Their side – the side of Kinnock and eventually Blair – won and my side, that hopelessly idealistic crew who thought that a Labour party that veered from its essential values was no Labour party at all, lost being consigned to a history in which Ned Ludd was the gatekeeper.

It won great success by the standards that those in power set for it. But I fell out of love with it, coming to resent it bitterly for taking something beautiful and idealistic and turning it into an entity without values, without soul, and justifying its metamorphosis in terms of Key Performance Indicators that had nothing to do with the Labour party I knew and in which I felt I belonged.

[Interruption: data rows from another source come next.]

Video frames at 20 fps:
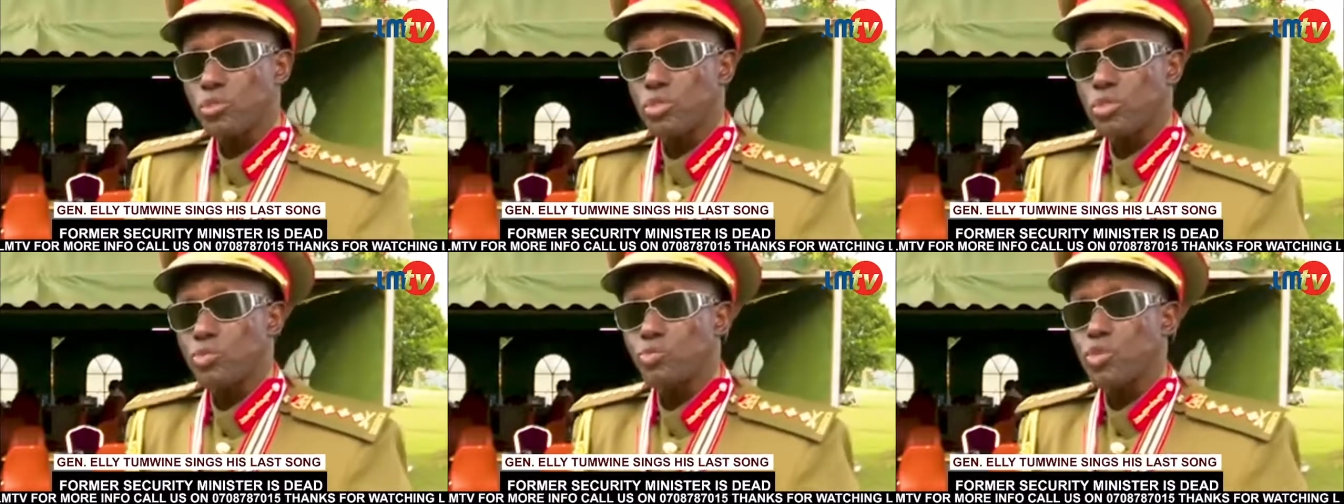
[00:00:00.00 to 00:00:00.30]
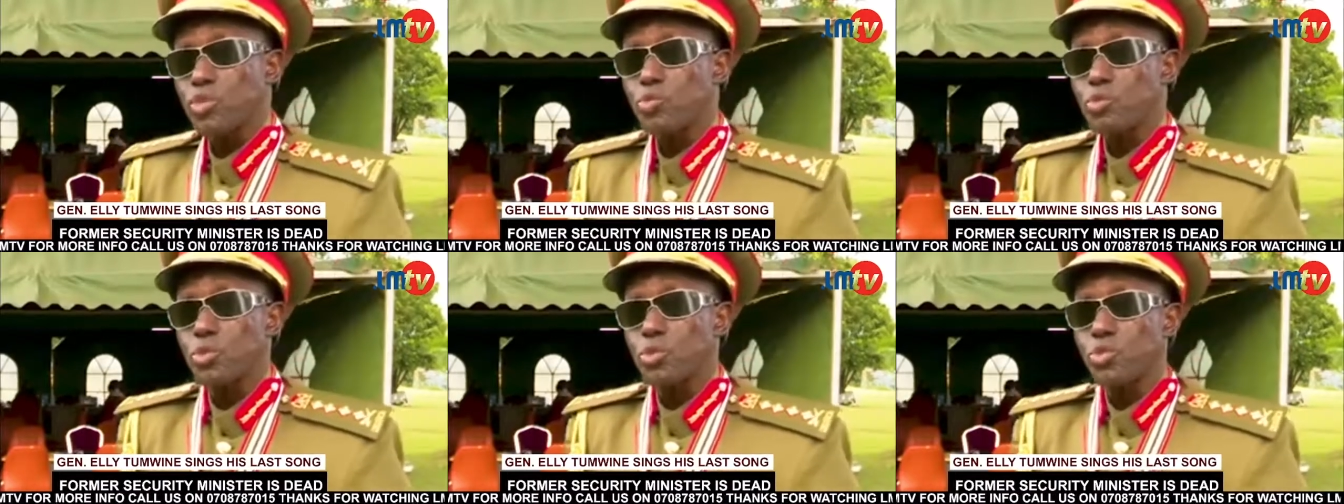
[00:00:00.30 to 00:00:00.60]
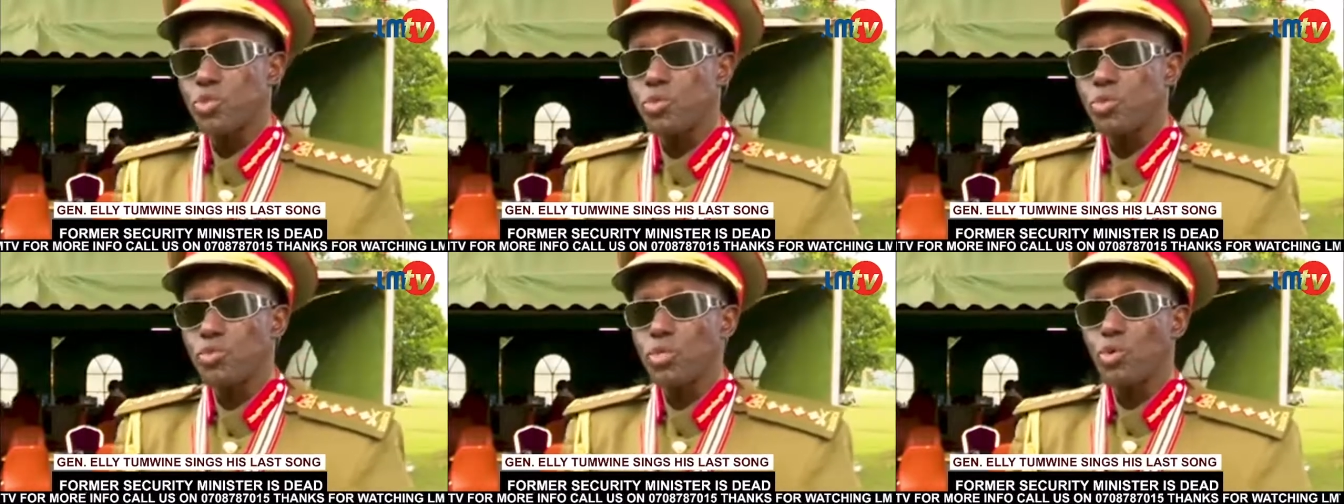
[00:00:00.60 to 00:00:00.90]
to the
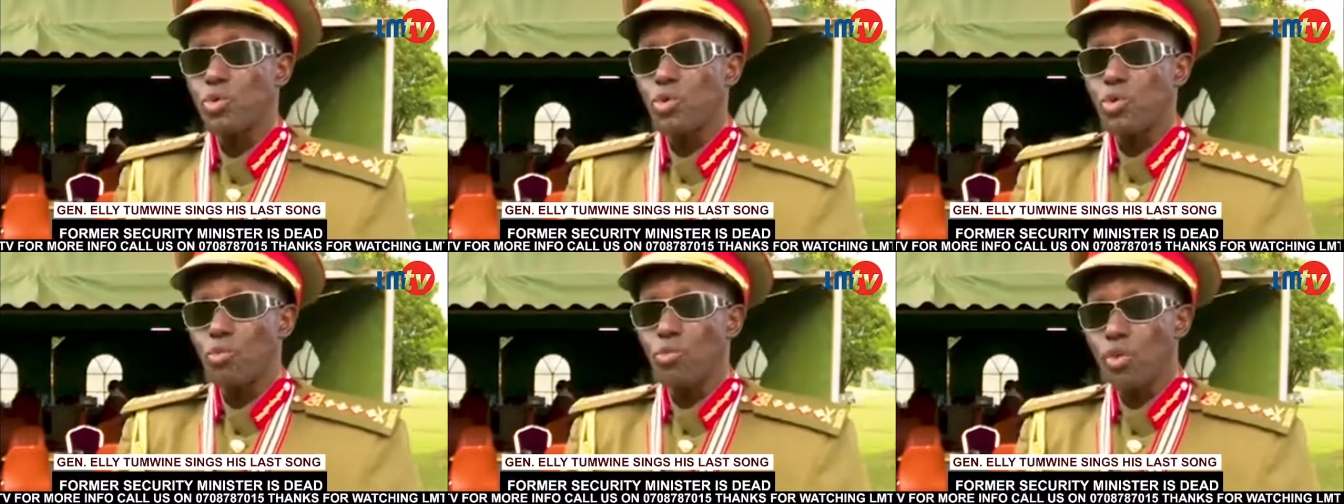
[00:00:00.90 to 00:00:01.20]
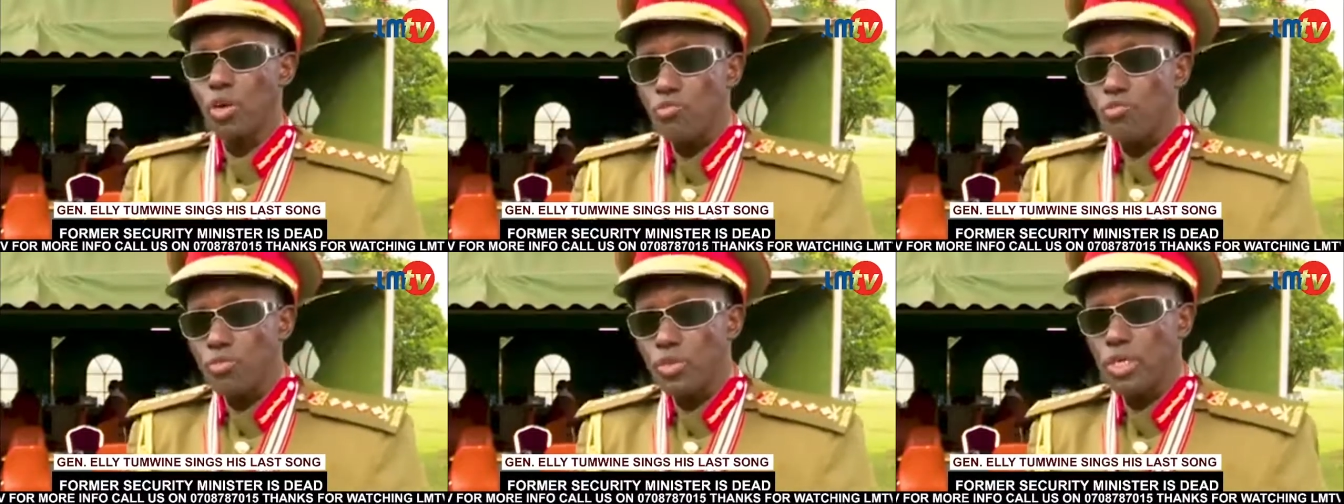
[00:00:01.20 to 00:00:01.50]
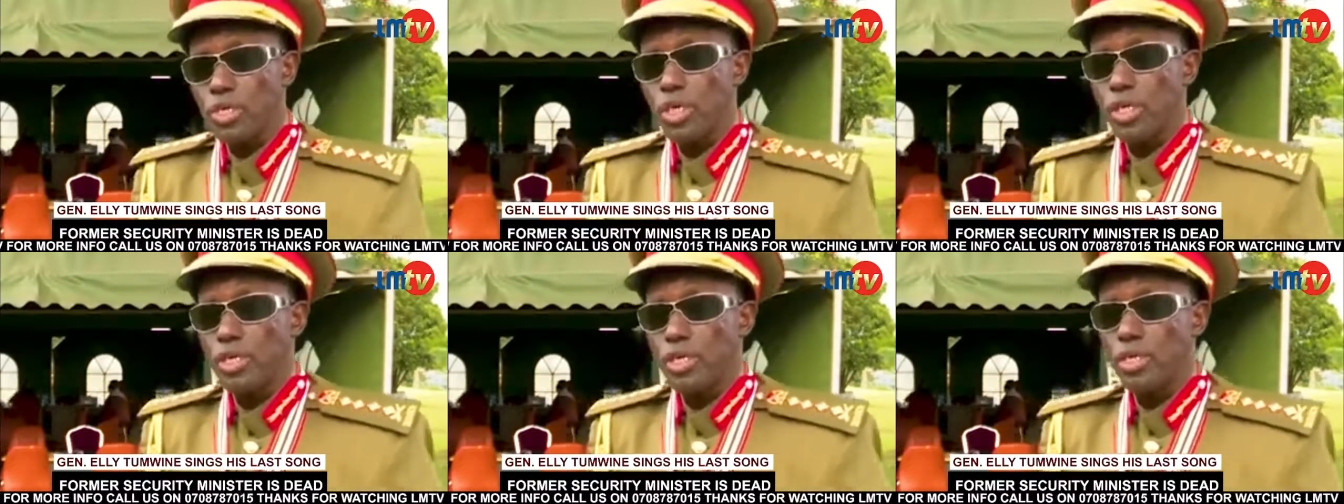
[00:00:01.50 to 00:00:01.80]
transformation of the whole of
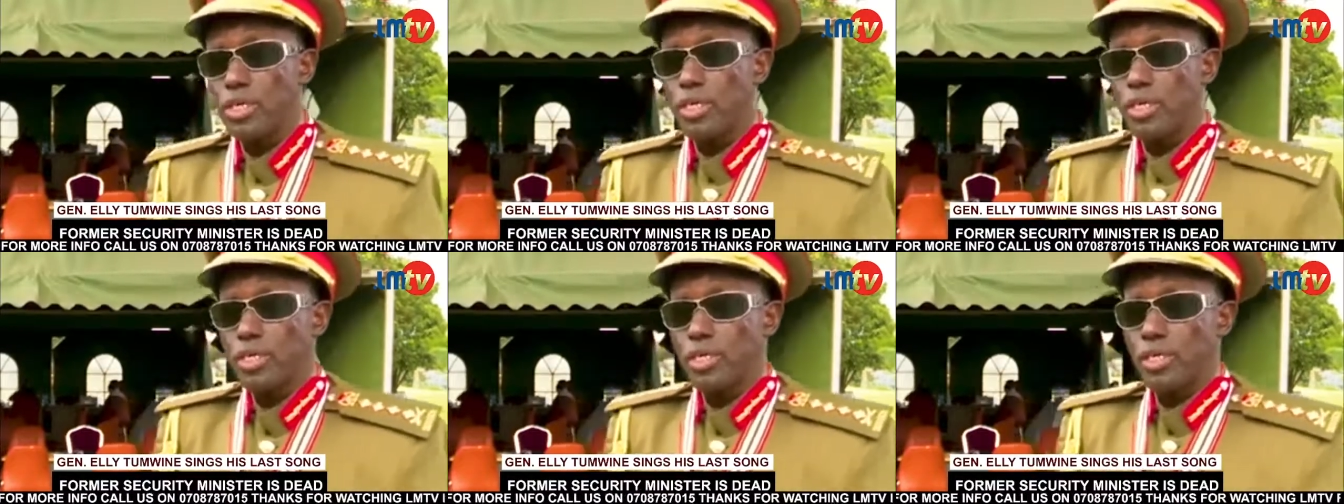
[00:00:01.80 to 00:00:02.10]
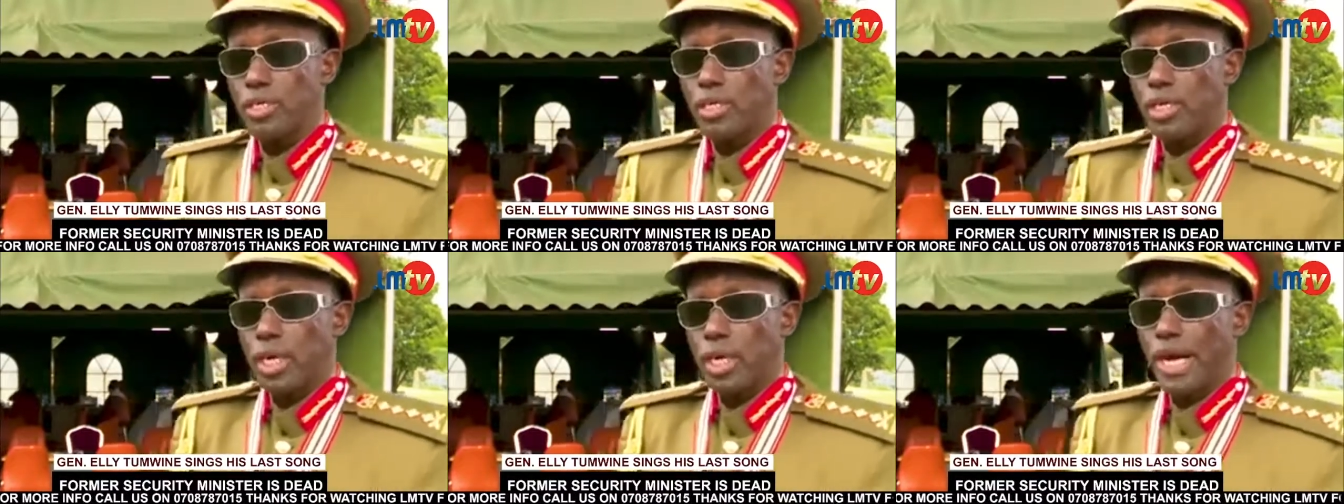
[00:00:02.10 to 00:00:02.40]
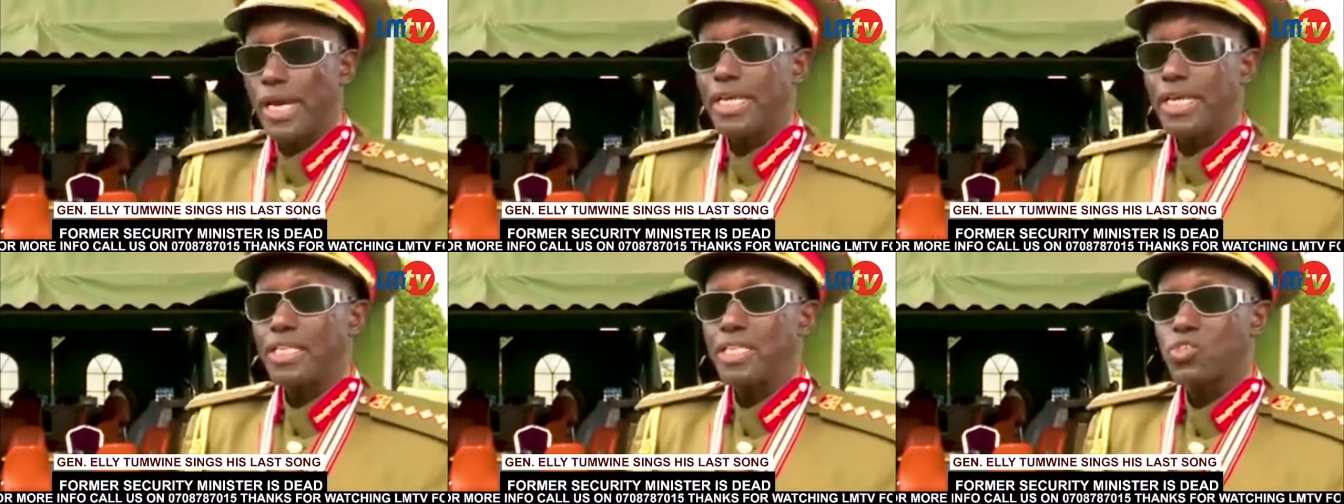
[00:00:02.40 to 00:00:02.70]
Africa,
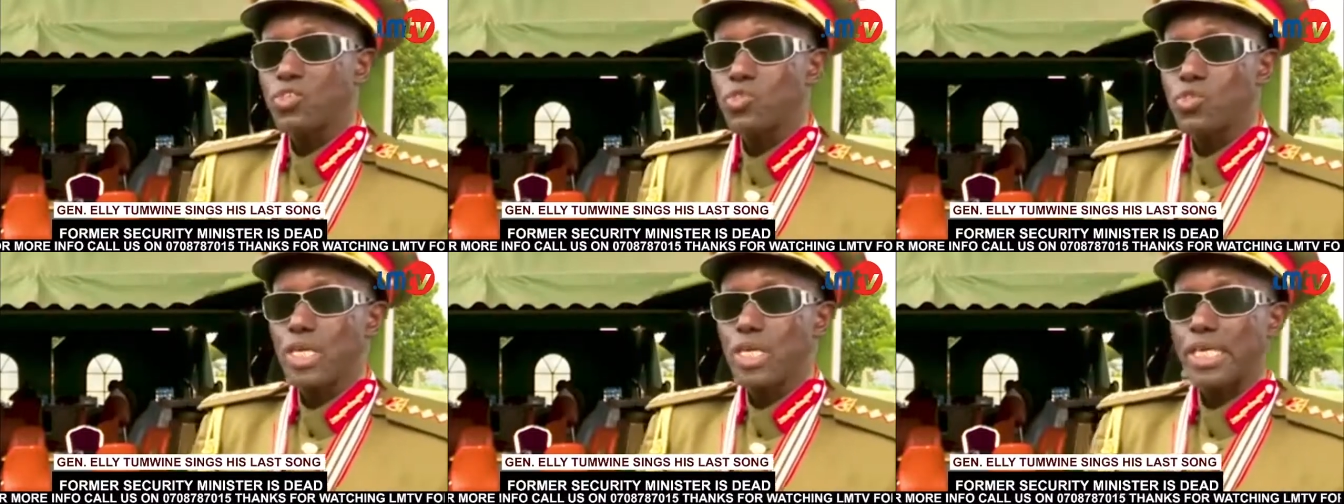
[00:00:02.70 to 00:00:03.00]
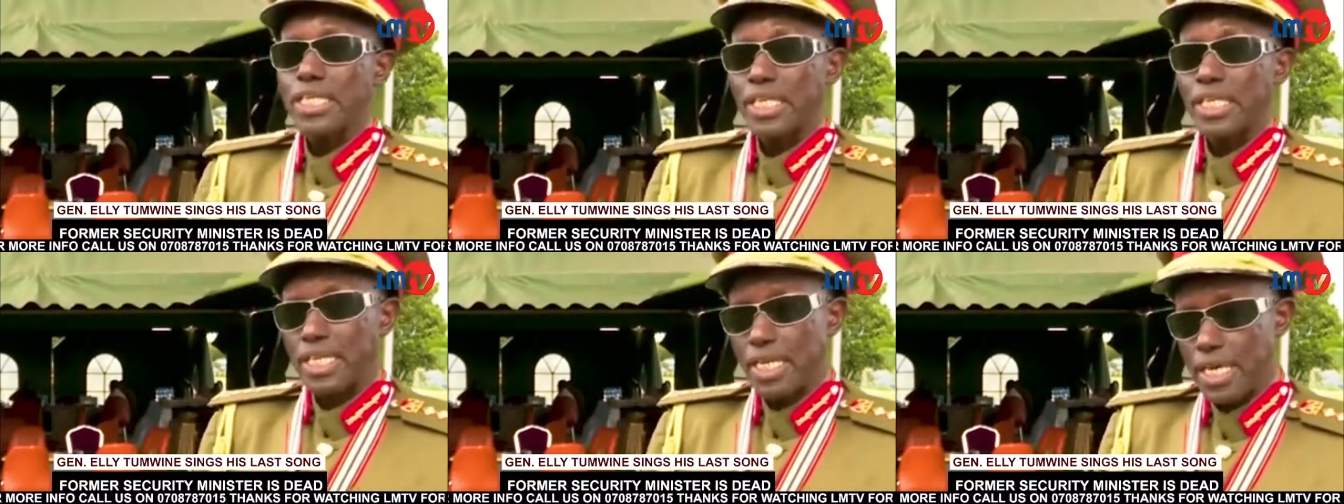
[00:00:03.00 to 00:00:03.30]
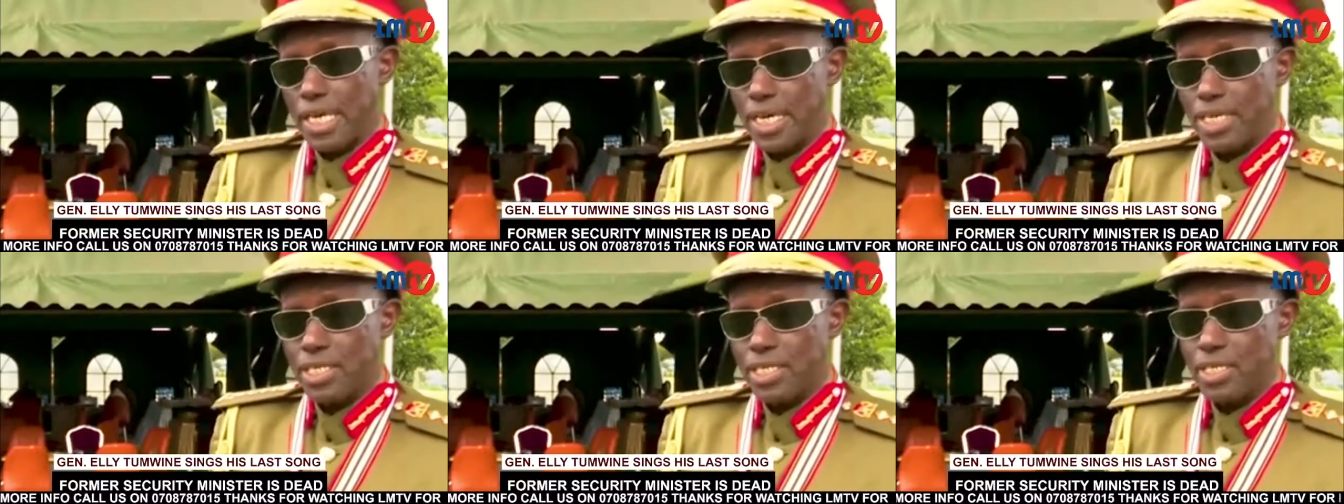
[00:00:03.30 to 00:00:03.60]
and the society at
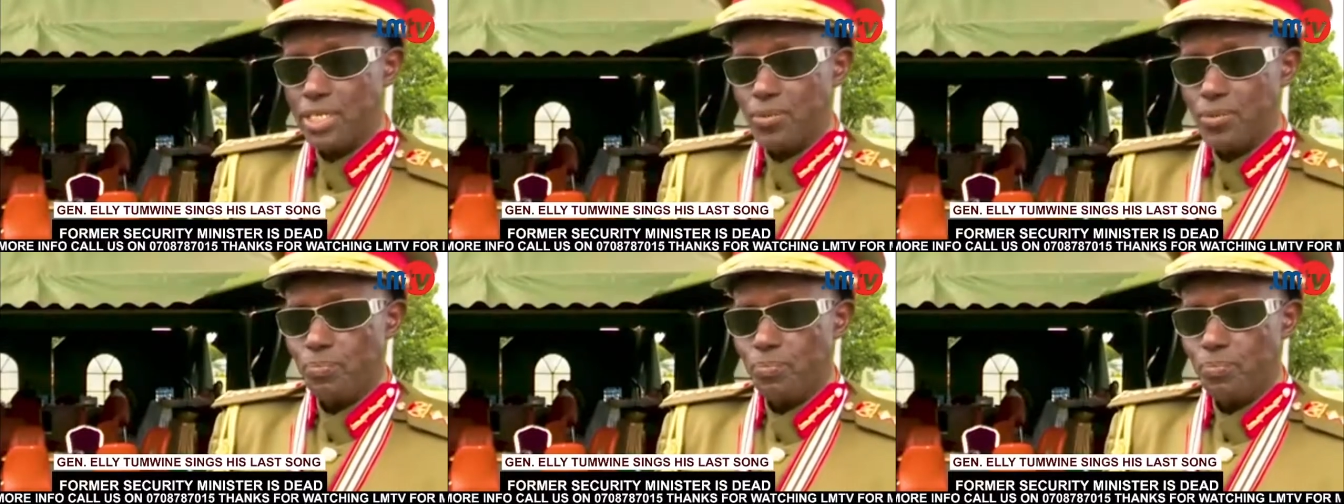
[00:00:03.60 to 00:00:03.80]
large.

That whole New Labour experience was both a demoralising wake-up call warning -- that those things you wish to believe are less strong than the Machiavellian will of those unconstrained by the very notion of beliefs -- and a training exercise for compromising ideals and a commonly-understood set of values, even a code, when what seems the solidity of a century of mutual identity and understanding becomes disparaged as archaic, belonging in the past.

When New Celtic was born, many of us felt disquiet. But the spin was good – Mandelson and Campbell would have envied their mainstream and “independent” media manipulation – and their constituents were often too desperate to believe in a new dawn and too ready to believe the new informed, even intellectual, Celtic commentators who outlined the inevitable victory of the plan in such confident terms that those who had their doubts were routinely mocked and sidelined.

When we were clearly in decline, we did not all join in with the “happy clapper” brigade, scoffing at the plebs while snouts were in the troughs.

But the fans that once allowed themselves to be mocked for their “car park protests” adhered to the New Celtic spin that so many so wanted to believe in such numbers that we, collectively, left our club to the mercies of hard-bitten businessmen who think that everything that identifies a club can be expressed in terms of malleable brand values.

That if it cannot be recorded on the balance sheet, it has no worth.

What we have today, with an inexperienced manager working with a parlous squad, which has declined season-by-season, is our responsibility.

Because, “when they came for Celtic”, we did nothing.